Within the material below, how many lines carry the word "speaker"? Only that number is wanted.

▸ TASK INPUT
*-*-*

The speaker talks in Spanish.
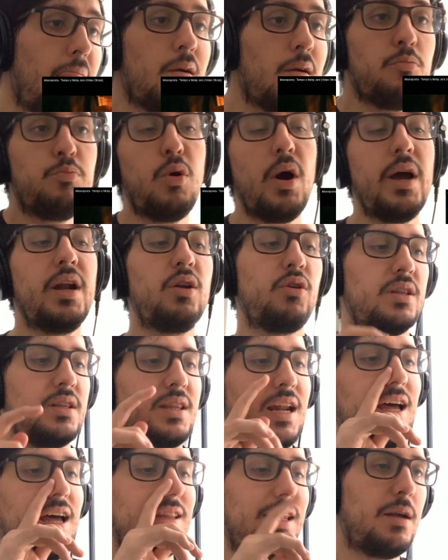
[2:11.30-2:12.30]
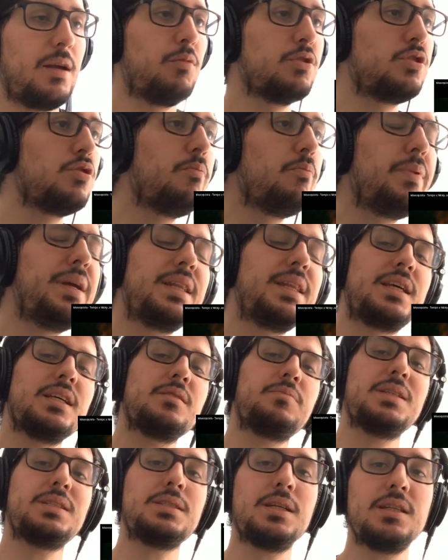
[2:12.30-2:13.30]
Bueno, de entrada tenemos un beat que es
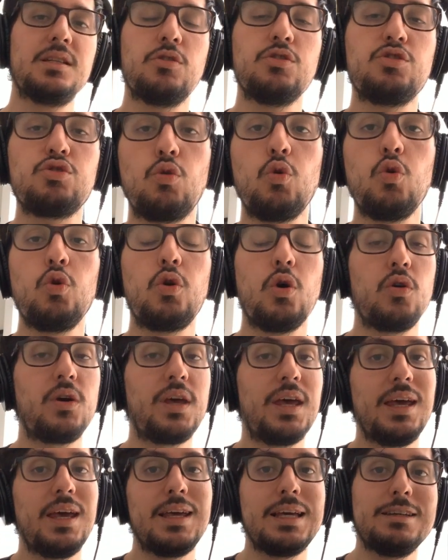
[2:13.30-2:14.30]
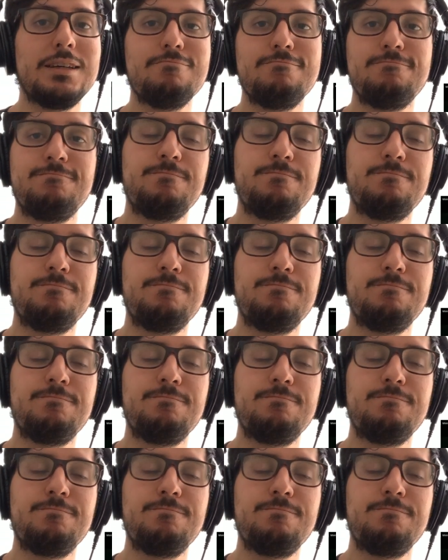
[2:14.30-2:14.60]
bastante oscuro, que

*-*-*

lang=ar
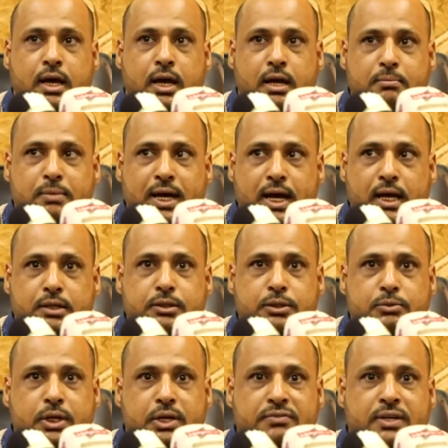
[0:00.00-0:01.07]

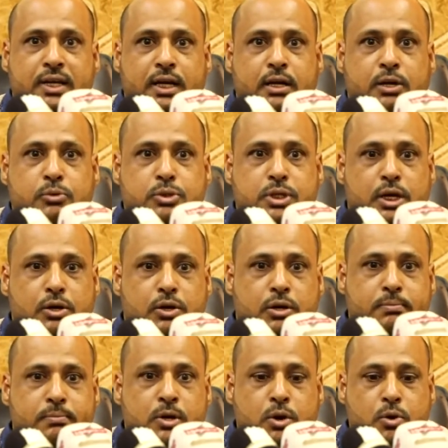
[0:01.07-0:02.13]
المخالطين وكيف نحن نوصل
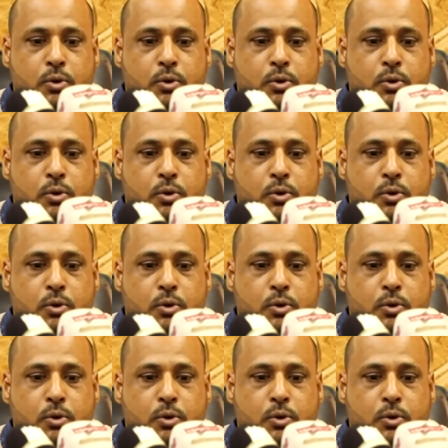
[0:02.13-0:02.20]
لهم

*-*-*

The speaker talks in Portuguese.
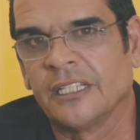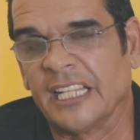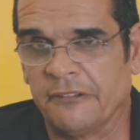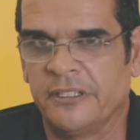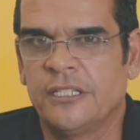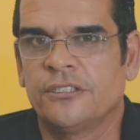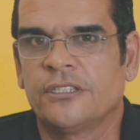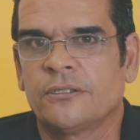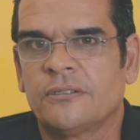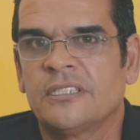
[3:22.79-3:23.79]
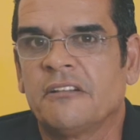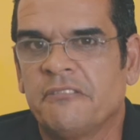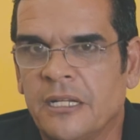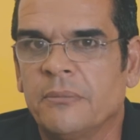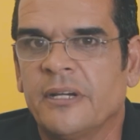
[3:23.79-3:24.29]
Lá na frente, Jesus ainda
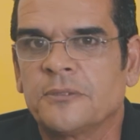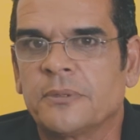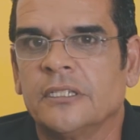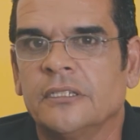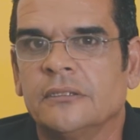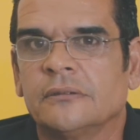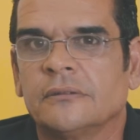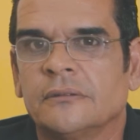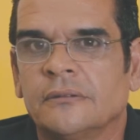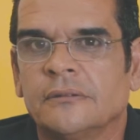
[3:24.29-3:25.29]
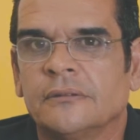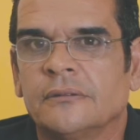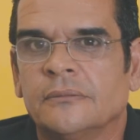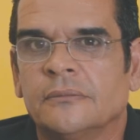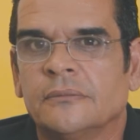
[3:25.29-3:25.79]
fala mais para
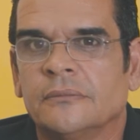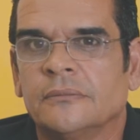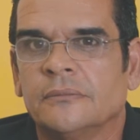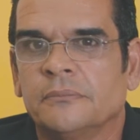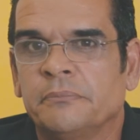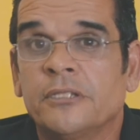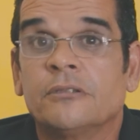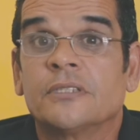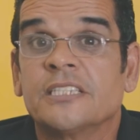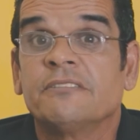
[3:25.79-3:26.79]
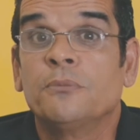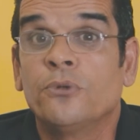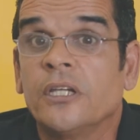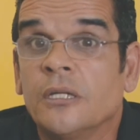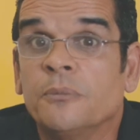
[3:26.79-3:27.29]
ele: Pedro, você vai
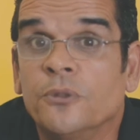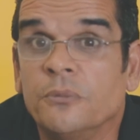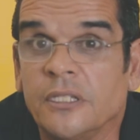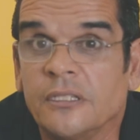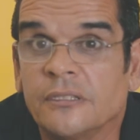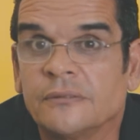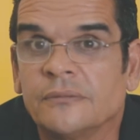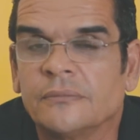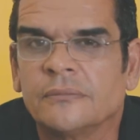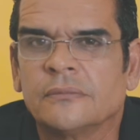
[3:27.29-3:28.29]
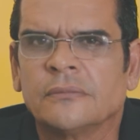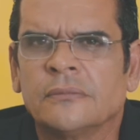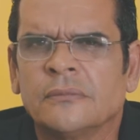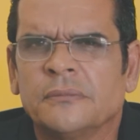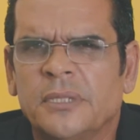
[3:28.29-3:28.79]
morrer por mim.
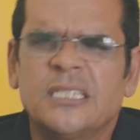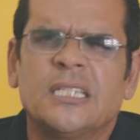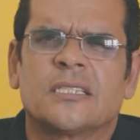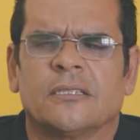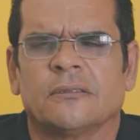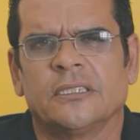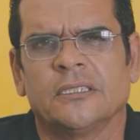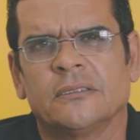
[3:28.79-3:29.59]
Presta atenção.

*-*-*

▸ WORKED SOLUTION
2